*** Supplied records Section Begins ***
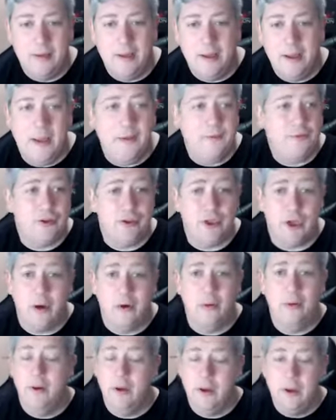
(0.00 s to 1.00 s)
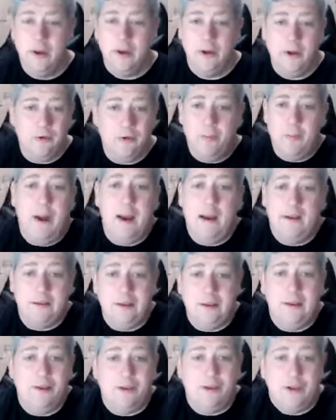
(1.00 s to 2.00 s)
If so, you've passed
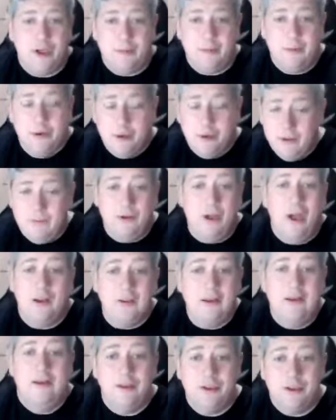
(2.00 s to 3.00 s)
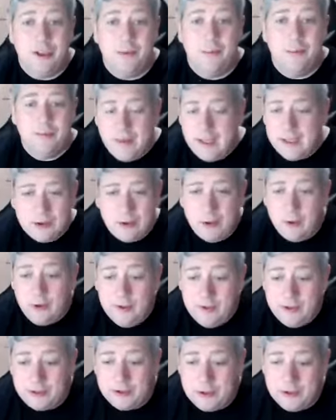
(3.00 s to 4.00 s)
leadership. You've done leadership. That's all
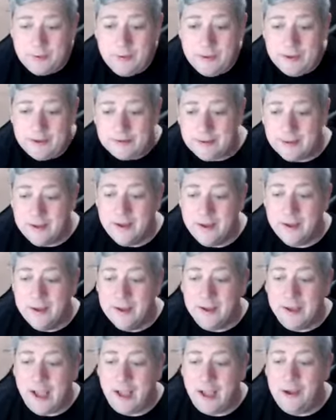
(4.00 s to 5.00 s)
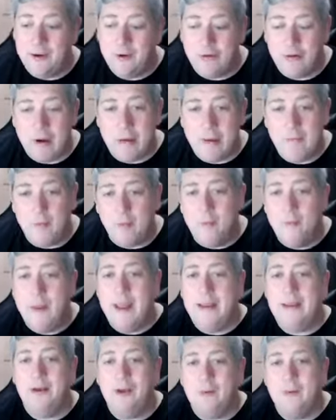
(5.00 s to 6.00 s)
leadership is. Can you create
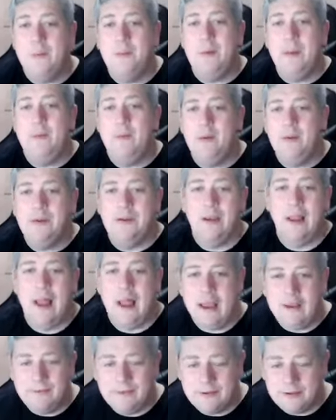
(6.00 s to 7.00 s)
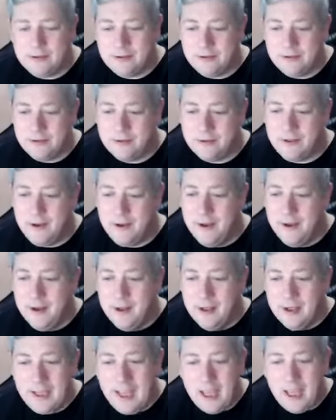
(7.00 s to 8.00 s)
momentum in people's lives?
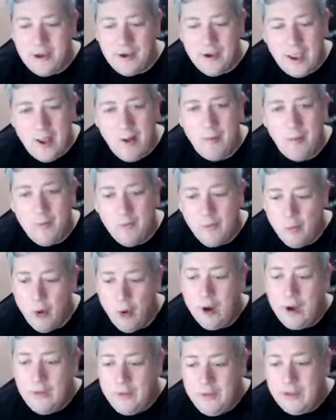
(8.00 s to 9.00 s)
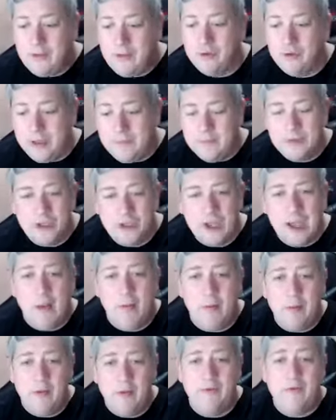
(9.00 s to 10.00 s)
Can you help them walk in their dreams? Can you
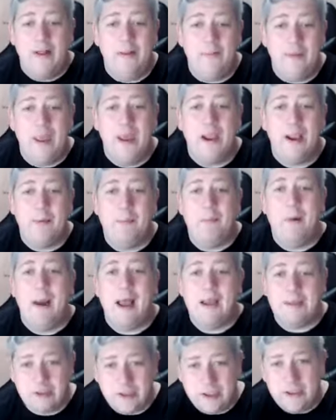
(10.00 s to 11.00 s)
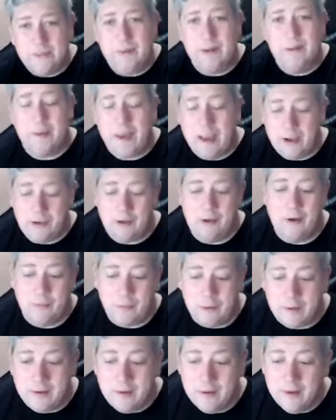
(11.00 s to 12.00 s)
help them develop their capacity to be a better
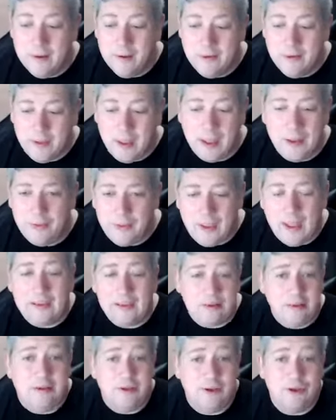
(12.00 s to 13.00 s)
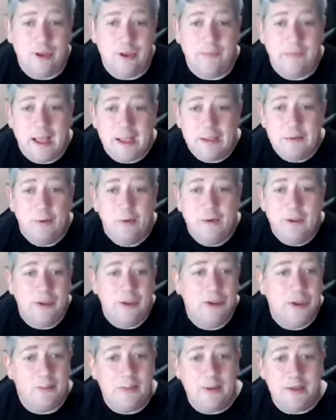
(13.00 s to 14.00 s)
human? Then that's leadership. That's what
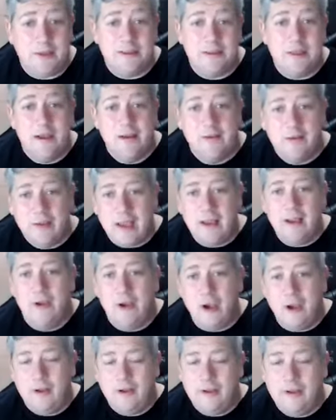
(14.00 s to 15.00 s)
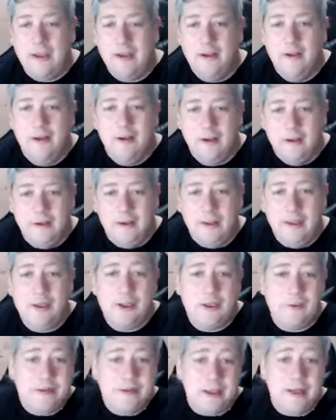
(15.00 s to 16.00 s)
leadership is. That, you see,
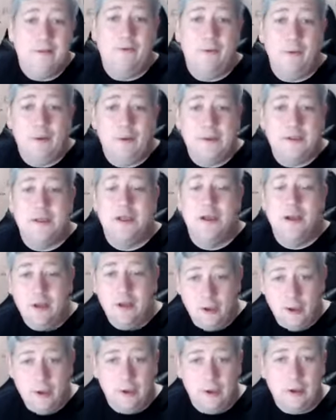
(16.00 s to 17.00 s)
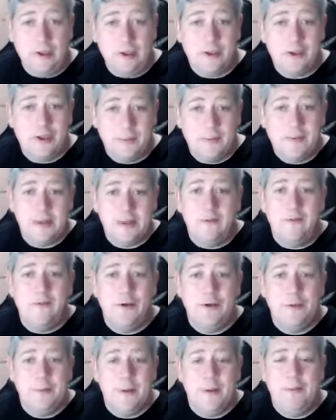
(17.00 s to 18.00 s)
leadership is influence. Good leadership is
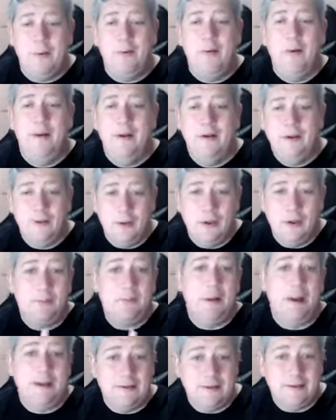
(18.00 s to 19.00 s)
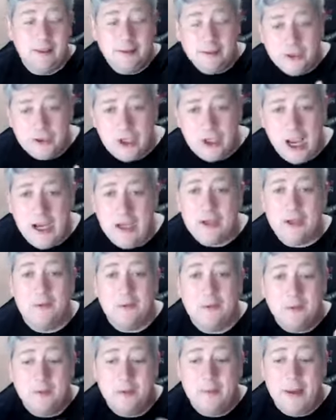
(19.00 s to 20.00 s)
influence people to a good place, to change
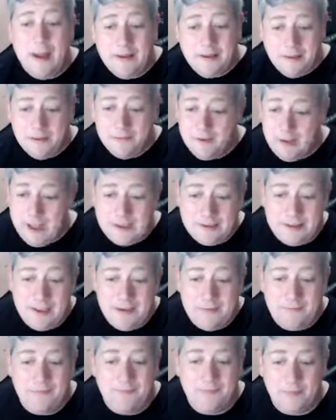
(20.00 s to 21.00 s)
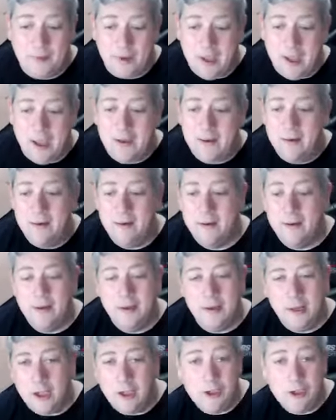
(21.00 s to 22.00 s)
them to be better. That's it, okay?
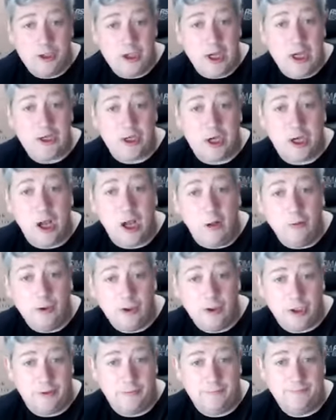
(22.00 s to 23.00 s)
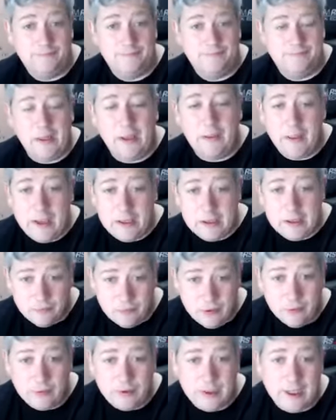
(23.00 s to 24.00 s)
Can you change a culture? Now, there's a
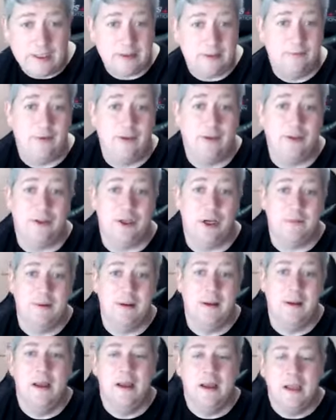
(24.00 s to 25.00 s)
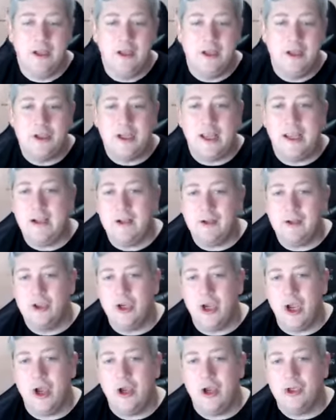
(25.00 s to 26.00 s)
real test of leadership. Can you take a
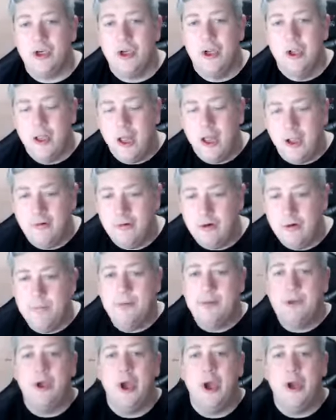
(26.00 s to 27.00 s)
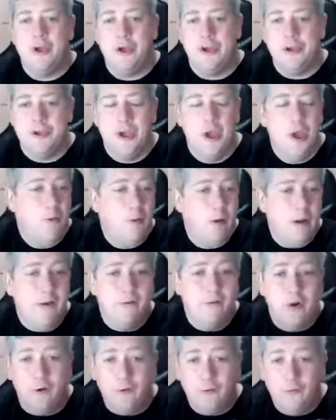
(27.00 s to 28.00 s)
church, a group of churches, where you've
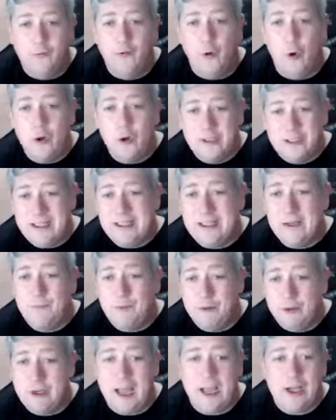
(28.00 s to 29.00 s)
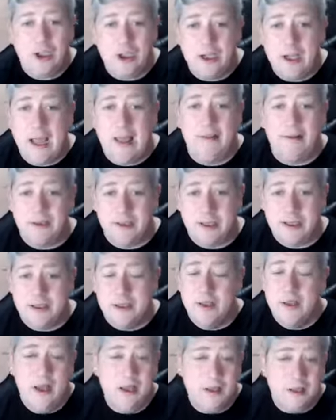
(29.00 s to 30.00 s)
got 40 different nationalities,
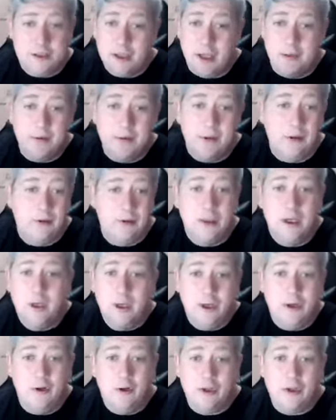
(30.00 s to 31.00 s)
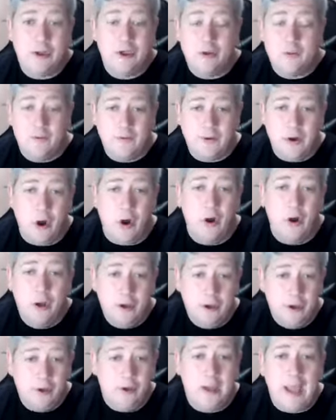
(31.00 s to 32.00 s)
and some of those, you know, just because we've got
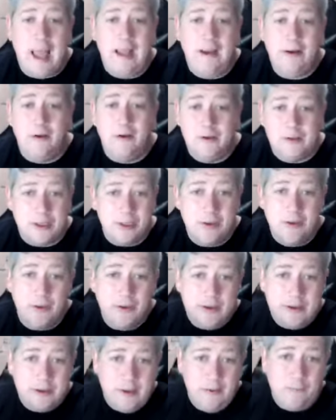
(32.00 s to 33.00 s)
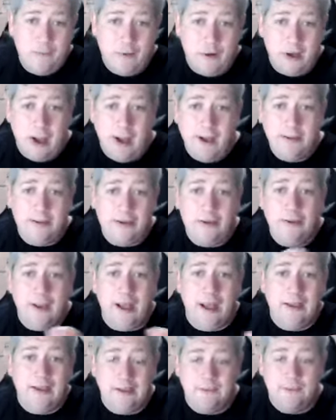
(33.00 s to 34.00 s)
Ugandans, I know there's different kinds of
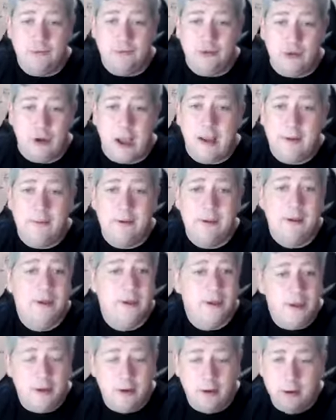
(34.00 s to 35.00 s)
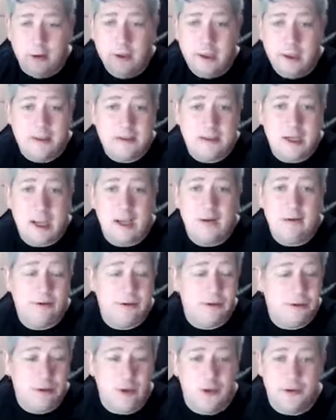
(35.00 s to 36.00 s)
Ugandan, different tribes, you know, a Scouse
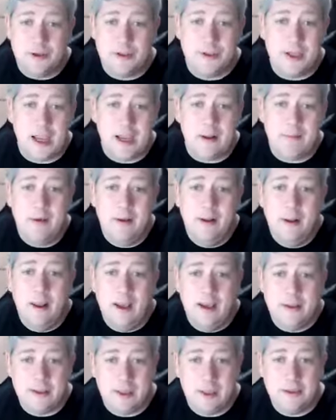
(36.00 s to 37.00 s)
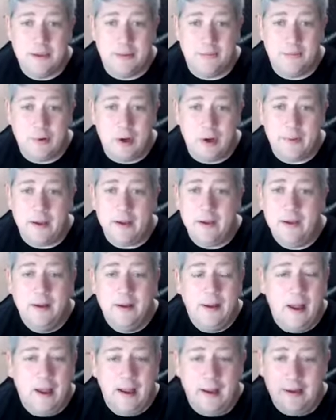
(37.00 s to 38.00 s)
is not the same as a Brummie,
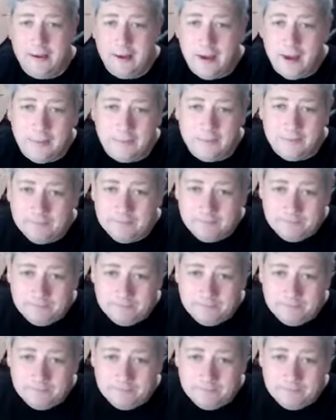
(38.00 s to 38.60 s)
and,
*** Supplied records Section Ends ***
▶ _Assignment_
Above are the records. Copy exactly, and only, the lines from the line containing "(23.00 s to 24.00 s)" through the last one, omitting any pictures.

▶ _Response to the task_
(23.00 s to 24.00 s)
Can you change a culture? Now, there's a
(24.00 s to 25.00 s)
(25.00 s to 26.00 s)
real test of leadership. Can you take a
(26.00 s to 27.00 s)
(27.00 s to 28.00 s)
church, a group of churches, where you've
(28.00 s to 29.00 s)
(29.00 s to 30.00 s)
got 40 different nationalities,
(30.00 s to 31.00 s)
(31.00 s to 32.00 s)
and some of those, you know, just because we've got
(32.00 s to 33.00 s)
(33.00 s to 34.00 s)
Ugandans, I know there's different kinds of
(34.00 s to 35.00 s)
(35.00 s to 36.00 s)
Ugandan, different tribes, you know, a Scouse
(36.00 s to 37.00 s)
(37.00 s to 38.00 s)
is not the same as a Brummie,
(38.00 s to 38.60 s)
and,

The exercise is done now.